No Place To Hide: A Guide To Bugs, Wire Taps, Surveillance and Other Privacy Invasions, by Alan le Mond and Ron Fry (St. Martin 's Press, New York) 278 pages, $8.95
Want to read more on the bugging business? This book is an up-to-date account of how government and private agencies keep tabs on you.
For example, le Mond and Fry tell how a small transmitter can listen in on your house for about seven hours. Or, you can be filmed right through solid walls by a technique similar to x-rays.

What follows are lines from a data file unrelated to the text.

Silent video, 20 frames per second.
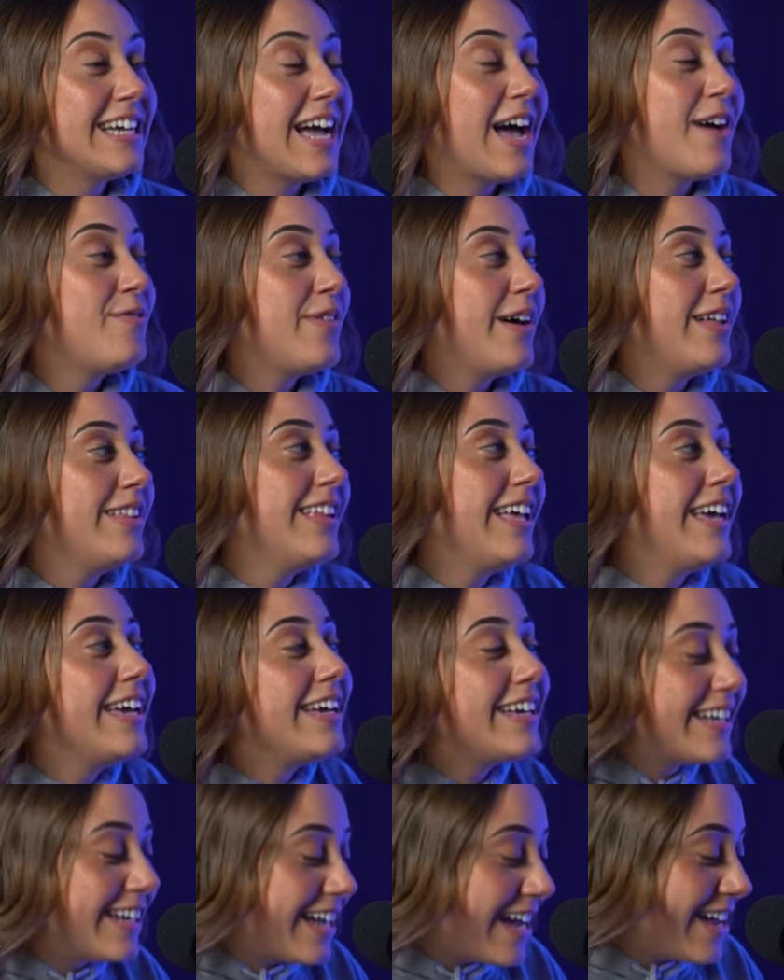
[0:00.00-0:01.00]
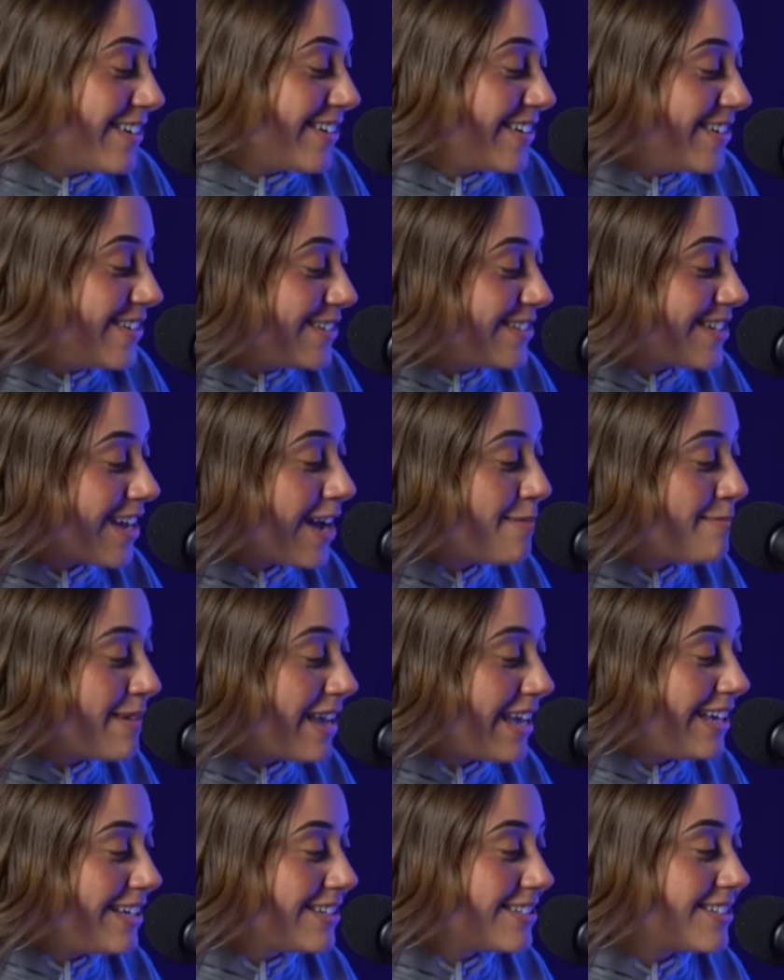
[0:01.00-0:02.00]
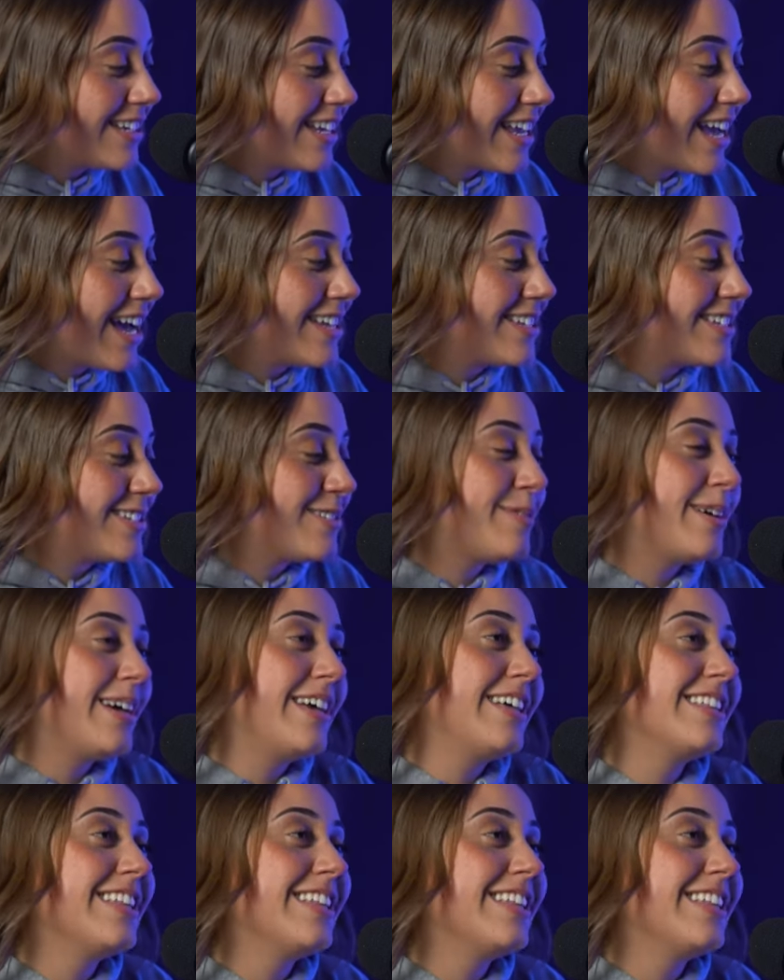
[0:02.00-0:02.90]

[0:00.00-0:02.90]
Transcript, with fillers: I felt like I don't know Tom Hanks in Castaway,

While electronics may be sensational and probably used less than many people believe, most information comes from more everyday sources- like schools, banks, place of work, or even garbage cans. Friends, neighbors and informers can also get you into trouble. And ultimately much of the information is simply fed into computers where it becomes available to anyone who might accidentally discover the code to get into the program.
Easy reading, the book is filled with case histories of numbers of individuals who suddenly discovered someone knew their most private secrets. Even worse, the reports other people had on them were all too often exaggerated or even completely fabricated. Yet such information could all too easily be used to ruin a person's life.
After scaring you to death with the possibility of what someone might know, the book also has a number of suggestions for keeping your private life private, It also goes into laws meant to protect individuals and how to use them.